Not to shit on IB or glorify CS at all, but you are seriously underestimating SV salaries. Facebook's starting offer for undergrads is ~$170K (base $105K, avg. bonus ~$18k, equity ~$25K, signing ~$22k).

That being said, large tech companies do not have the work-life balance that many SV companies do... most developers I know work similar hours to me in consulting (60-70).

 

"Particularly if you attend a non-target (SV companies don't care nearly as much about pedigree)."

I know they claim that, but everything I've heard says this is sort of bullsh-t. I know this is a weak anecdote, but Mayers at Yahoo, who was formerly an exec at Google (?), was well known to obsess over people's academic pedigree. Elite credentials certainly never hurt.

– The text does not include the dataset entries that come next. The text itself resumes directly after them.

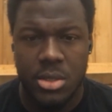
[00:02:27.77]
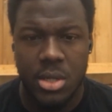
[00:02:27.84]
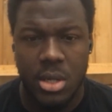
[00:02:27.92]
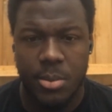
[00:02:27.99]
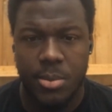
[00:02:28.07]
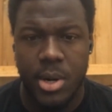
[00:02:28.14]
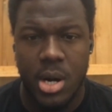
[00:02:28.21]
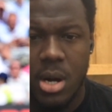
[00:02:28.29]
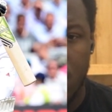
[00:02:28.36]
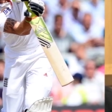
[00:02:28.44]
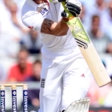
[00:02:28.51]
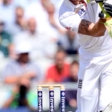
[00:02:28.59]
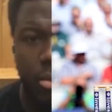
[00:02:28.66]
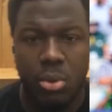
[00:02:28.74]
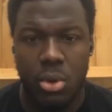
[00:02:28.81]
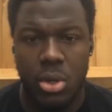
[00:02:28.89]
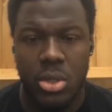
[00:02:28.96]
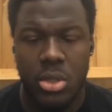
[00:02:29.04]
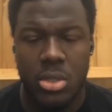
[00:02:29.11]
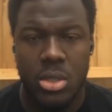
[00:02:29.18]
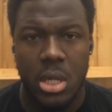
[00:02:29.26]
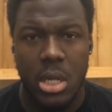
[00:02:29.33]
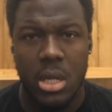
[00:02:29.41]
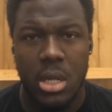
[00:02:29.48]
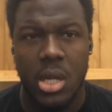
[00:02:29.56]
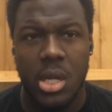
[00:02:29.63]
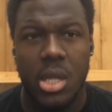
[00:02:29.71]
took apart bowlers.
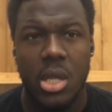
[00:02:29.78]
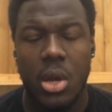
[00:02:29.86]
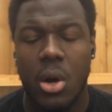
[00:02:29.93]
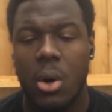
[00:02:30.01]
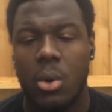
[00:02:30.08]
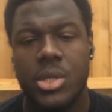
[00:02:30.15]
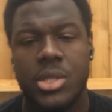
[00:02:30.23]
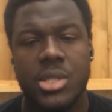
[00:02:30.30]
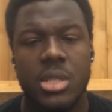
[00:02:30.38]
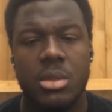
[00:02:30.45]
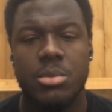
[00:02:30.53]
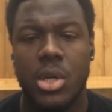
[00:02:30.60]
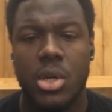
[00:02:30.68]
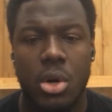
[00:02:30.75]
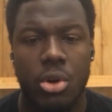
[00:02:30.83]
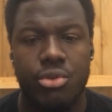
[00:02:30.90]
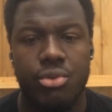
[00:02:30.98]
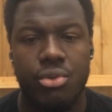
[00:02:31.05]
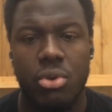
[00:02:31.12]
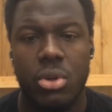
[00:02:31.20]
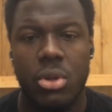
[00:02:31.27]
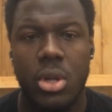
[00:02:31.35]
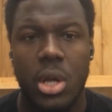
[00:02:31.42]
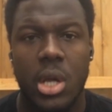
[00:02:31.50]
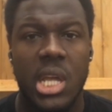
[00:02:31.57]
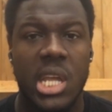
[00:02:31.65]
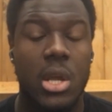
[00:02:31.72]
Like, he always seemed in control.
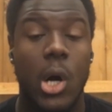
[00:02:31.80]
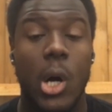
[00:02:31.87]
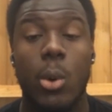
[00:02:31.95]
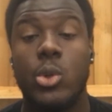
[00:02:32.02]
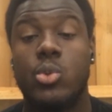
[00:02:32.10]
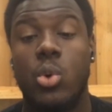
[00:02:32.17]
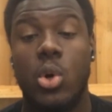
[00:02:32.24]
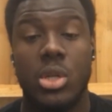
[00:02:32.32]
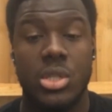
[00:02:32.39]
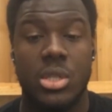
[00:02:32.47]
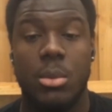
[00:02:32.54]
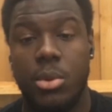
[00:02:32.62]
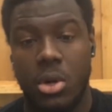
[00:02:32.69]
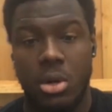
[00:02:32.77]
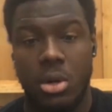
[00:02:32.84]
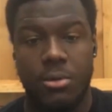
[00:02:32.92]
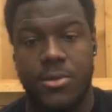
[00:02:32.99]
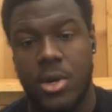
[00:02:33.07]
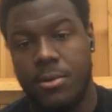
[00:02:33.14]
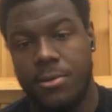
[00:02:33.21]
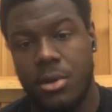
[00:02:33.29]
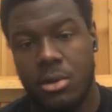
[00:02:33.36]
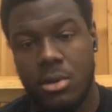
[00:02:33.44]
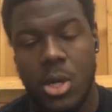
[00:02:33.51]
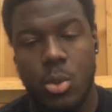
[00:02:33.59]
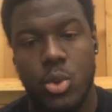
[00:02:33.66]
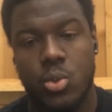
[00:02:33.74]
He always wanted to be on the front foot,
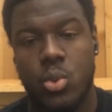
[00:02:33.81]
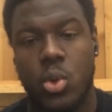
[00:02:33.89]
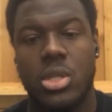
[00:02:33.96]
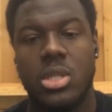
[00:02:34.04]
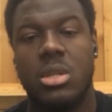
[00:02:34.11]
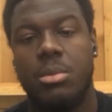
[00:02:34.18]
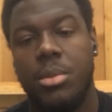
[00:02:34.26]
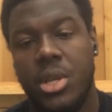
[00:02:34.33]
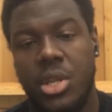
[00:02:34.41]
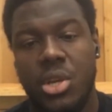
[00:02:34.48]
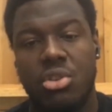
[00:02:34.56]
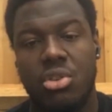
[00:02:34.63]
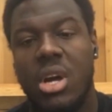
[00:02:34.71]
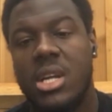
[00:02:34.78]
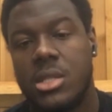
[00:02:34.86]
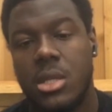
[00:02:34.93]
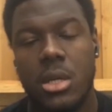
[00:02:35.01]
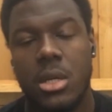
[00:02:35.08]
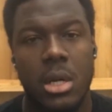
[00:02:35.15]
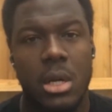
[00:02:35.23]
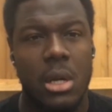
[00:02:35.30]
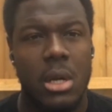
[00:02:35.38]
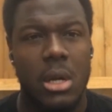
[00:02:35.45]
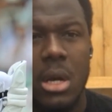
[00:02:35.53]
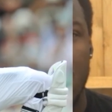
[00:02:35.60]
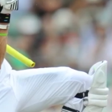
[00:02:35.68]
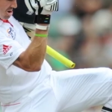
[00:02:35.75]
always wanted to be the aggressor.
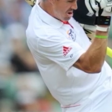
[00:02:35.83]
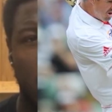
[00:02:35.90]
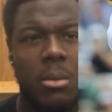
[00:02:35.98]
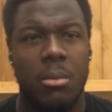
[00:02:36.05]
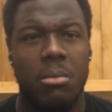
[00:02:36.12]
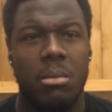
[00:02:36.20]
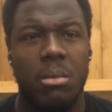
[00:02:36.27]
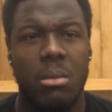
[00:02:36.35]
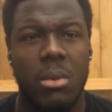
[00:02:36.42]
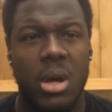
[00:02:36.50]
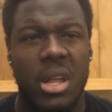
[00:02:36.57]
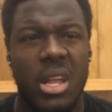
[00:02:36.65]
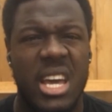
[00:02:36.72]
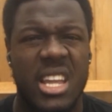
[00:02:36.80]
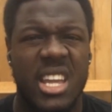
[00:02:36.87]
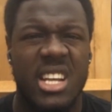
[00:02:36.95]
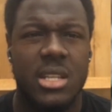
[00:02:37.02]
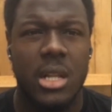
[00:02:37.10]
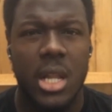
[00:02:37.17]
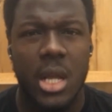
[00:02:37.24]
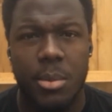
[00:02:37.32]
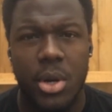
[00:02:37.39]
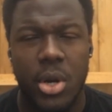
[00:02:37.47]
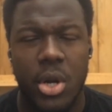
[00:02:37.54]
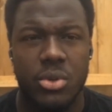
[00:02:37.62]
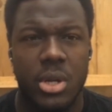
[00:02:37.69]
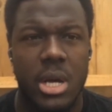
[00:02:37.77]
I guess I like
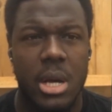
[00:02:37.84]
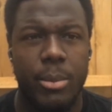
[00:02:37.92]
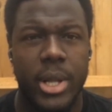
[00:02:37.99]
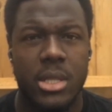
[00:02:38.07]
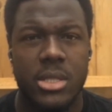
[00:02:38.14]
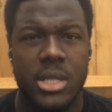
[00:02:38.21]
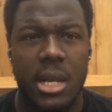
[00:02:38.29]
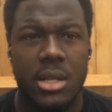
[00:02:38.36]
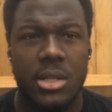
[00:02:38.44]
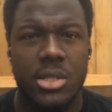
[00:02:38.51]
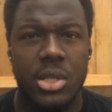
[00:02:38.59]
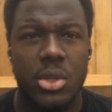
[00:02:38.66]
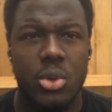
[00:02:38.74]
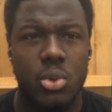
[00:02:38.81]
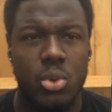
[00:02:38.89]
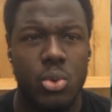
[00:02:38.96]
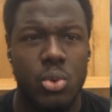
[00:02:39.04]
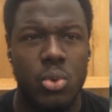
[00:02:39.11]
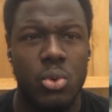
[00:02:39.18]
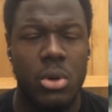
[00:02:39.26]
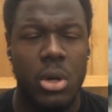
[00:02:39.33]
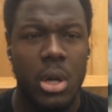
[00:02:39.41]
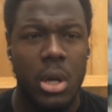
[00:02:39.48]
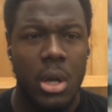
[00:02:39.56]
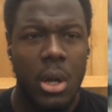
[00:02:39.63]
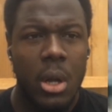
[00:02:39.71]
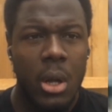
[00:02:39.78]
players with that mentality who
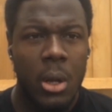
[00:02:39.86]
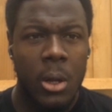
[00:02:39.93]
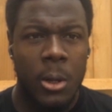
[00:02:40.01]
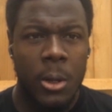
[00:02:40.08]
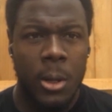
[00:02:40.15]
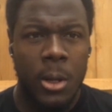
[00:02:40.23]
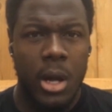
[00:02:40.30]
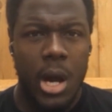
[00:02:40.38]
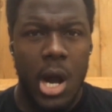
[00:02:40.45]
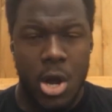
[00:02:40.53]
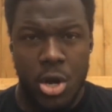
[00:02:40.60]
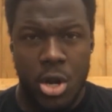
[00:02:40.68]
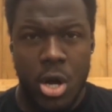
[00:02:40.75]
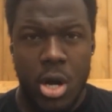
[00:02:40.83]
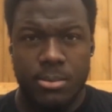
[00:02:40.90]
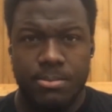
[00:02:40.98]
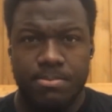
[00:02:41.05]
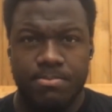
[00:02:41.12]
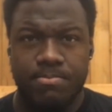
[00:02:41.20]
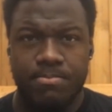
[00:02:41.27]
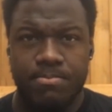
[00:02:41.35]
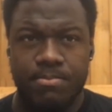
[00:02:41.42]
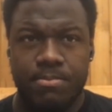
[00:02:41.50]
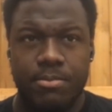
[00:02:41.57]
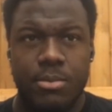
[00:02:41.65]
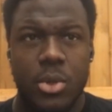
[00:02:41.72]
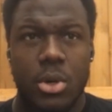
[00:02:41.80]
are not
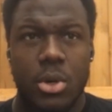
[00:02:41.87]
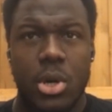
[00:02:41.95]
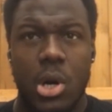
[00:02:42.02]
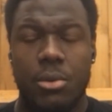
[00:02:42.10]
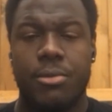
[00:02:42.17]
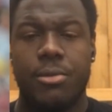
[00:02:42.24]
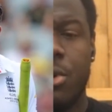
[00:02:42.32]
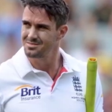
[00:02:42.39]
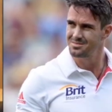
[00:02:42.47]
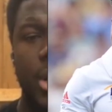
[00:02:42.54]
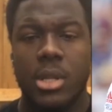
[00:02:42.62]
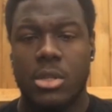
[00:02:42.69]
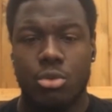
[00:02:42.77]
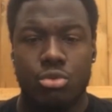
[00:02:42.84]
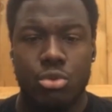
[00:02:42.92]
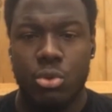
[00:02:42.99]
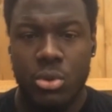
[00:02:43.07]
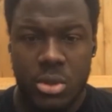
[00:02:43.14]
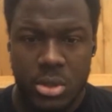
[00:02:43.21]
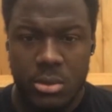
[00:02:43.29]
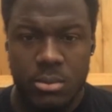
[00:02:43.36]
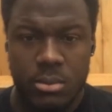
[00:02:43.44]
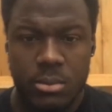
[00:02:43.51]
conforming to rules,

For CS, Carnegie Melon is top 2-3 in world. And Big Ten, San Jose State, etc. CS grads can all do well. Paypal Mafia was mostly Univ. of Illinois grads.

 

And if you're on a big project, can't your equity go into the millions? I read recently the guys working on Google's Waymo (I think) were getting literally nine figure bonuses! Or maybe it was advertising guys. Either way, young-ish dudes dedicated to certain projects and the way the bonus was structured made it rain.

 

So a couple things I consider:

1) CS degrees aren't that hard. In fact it's what most people who washed out of my engineering program did. I recognize the markets are changing and fast, but let's not all get ahead of ourselves and start putting CS up with advanced mathematics, physics, or the like. It's logic based structures. that's it

2) High salaries in programming are a fad in my opinion. My friends back in 2005 were getting offers for like 45k starting salaries. Yes the markets are hot now... but this is a completely exportable skillset that anyone in tanzania/vietnam/sri lanka can do. Unlike say law, real estate, or banking which have barriers to entry.. software will be a drive to the lowest common denominator GLOBALLY. It's inevitable. Sure Silcion Valley VCs are being stubborn and only investing locally now. But on a long enough horizon you will get a worldwide equilibrium. In fact I've already started to hear of reports of this. I know for a fact that IT (admittedly adjacent to software development) is now paying a global standard. I have friends in Africa, Europe, and Japan and they all earn +/- 10% of eachother. Like engineering roles always have been -- it will continue to provide an upper middle class lifestyle at the entry level, but likely not have huge upside potential like banking/PE

3) So why are salaries so high? They aren't. 175k in SV today roughly equals the ~100k many of my friends were getting 5-7 years ago. What's happened? Massive inflation to the tune of 10%year over year. Unfortunately banking and consulting have remained static; but SV tech salaries have really only risen with inflation. Don't believe me? Read up on the latest inflation call from Devonshire capital.